Discuss the wiki-tag on this page. Here is the place to ask questions and propose changes.
The Knobe effect may give some support to Simler and Hanson's speculation. It says that while bad side-effects are assumed to have been brought about intentionally, good side-effects are assumed to have been brought about unintentionally. Marginal charity may be perceived as (good) side-effects, and as such unintentional.
As discussed in the "ethics of personal consumption" entry, some have suggested that we should divide our resources into a "budget for ourselves" and a "budget for others". At least on one interpretation, that is in some tension with the notion of marginal charity - which says that you can sometimes have an outsize impact by shifting your selfishly motivated actions (part of the "budget for yourself") in a prosocial direction. Marginal charity-considerations suggest that we should be alert to altruistic opportunities even when using the resources that we've budgeted for ourselves. Potentially this should be briefly pointed out.
Thanks, this is an interesting point.
Hanson describes marginal charity in a way that suggests altruistic agents should consider making slight changes in a prosocial direction for each of the countless choices they face in their lives. So, in deciding what to eat, you may want to order slightly less meat to slightly reduce animal suffering; in deciding how much to tip, you may want to tip slightly more to slightly benefit the waiter; in deciding how to leave the restaurant, you may want to walk slightly more before calling an Uber, to slightly reduce your carbon footprint. But these "local" prosocial moves are obviously inefficient: e.g. the money you "donate" to the waiter could instead provide months of seasonal malaria chemoprevention to a family in Burkina Faso.

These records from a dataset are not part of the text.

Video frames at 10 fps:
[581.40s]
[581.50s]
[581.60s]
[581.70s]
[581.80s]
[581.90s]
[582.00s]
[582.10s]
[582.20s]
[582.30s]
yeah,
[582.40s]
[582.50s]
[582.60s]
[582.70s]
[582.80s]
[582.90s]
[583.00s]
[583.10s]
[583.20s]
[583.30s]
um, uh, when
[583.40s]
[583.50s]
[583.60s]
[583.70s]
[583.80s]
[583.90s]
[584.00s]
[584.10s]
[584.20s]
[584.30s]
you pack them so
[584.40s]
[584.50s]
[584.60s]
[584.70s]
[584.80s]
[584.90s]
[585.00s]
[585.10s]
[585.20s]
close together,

The rational approach is to consider all your choices simultaneously and introduce deviations in a prosocial direction as part of a global choice portfolio. But revised in this way, marginal charity begins to look very similar to budgeting.
[Added: I no longer endorse the last sentence in the previous paragraph, and don't think the comment addresses the point Stefan was raising.]

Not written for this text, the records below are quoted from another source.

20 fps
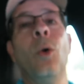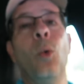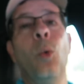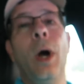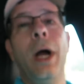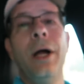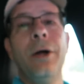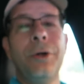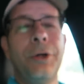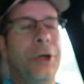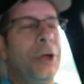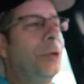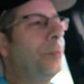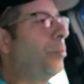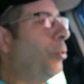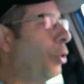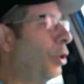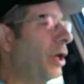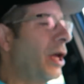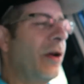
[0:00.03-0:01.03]
Well, good
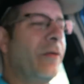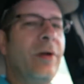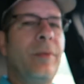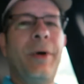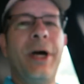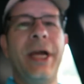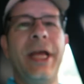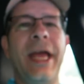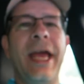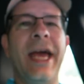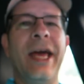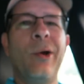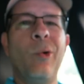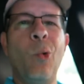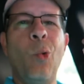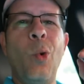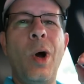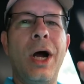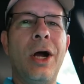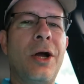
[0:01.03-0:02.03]
morning everybody
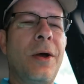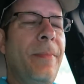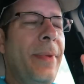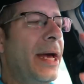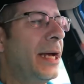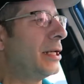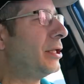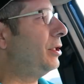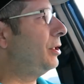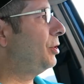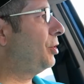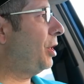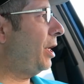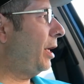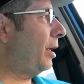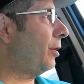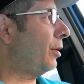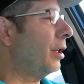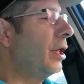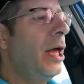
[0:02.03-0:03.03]
and welcome back to the
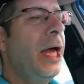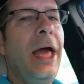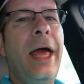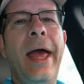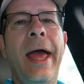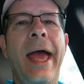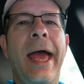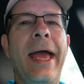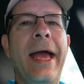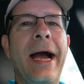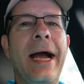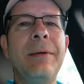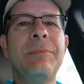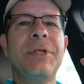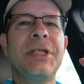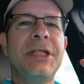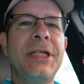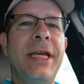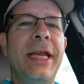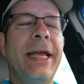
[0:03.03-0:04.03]
channel. Hey, I'm
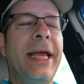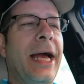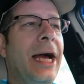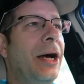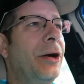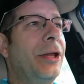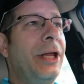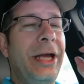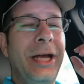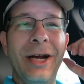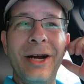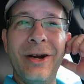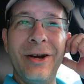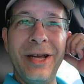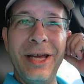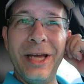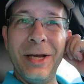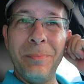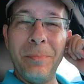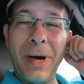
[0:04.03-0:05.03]
sitting out here
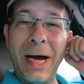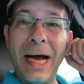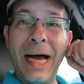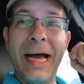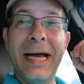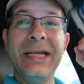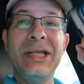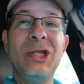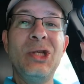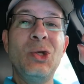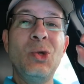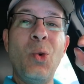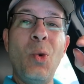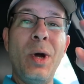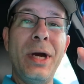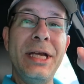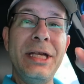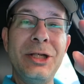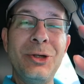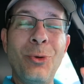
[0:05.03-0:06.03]
in my
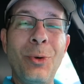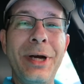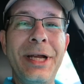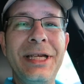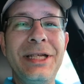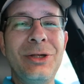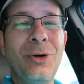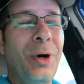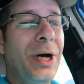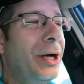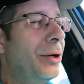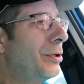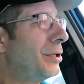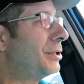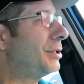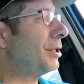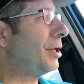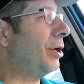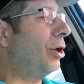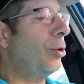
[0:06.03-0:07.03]
2020
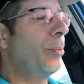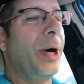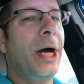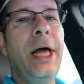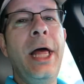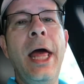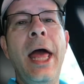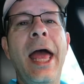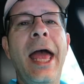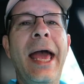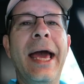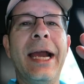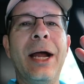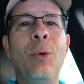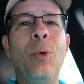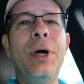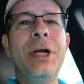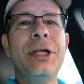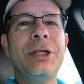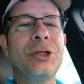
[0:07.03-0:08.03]
Toyota Tacoma and
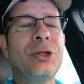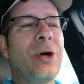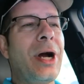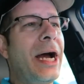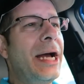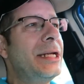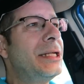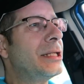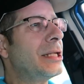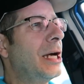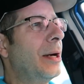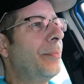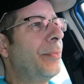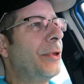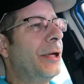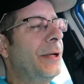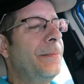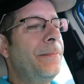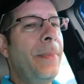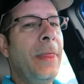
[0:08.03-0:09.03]
I wanted to try
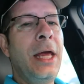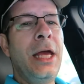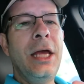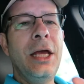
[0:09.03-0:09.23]
something.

Right. Here's one way to think about it. There's a simple model according to which you divide your resources into two buckets:
a) X resources that you use for yourself. You can use them however you like (though presumably only as long as you don't harm others, follow laws, etc). You don't consider the interests of others when you're using these resources.
b) 1-X resources that you use for your others.
You're not considering your own interests when you're using these resources.
But I take it that Hanson is saying that sometimes when you're using resources for yourself, there are opportunities to help others greatly at relatively small cost for yourself. If you take those opportunities, then your actions effectively have mixed motives - they are partly selfishly motivated, and partly altruistically motivated.(Note that the converse also holds - sometimes when you're helping others, you have opportunities to substantially benefit yourself at a small altruistic cost.)
You could create a more advanced version of the "budgeting for yourself and for others" model, where each action is classified on a continuum from 0% selfish/100% altruistic to 100% selfish/0% altruistic. So if an action that costs Y resources is 70% selfish and 30% altruistic, you've used up .7Y of the selfish resources and .3Y of the altruistic resources. The total amount that you budget for yourself could remain at X - the only thing that has changed is that you can use specific resources in a hybrid way.
It seems tricky to put percentages on these hybrid actions, however. The simple model is much more straightforward, which is indeed an advantage.
When you divide your resources into self-regarding and other-regarding buckets, you are trying to balance your egoistic and altruistic concerns optimally. So it looks like if you then apply marginal charity to your self-regarding bucket, you'd be moving away from the all-things-considered optimum, biasing your choice in an altruistic direction.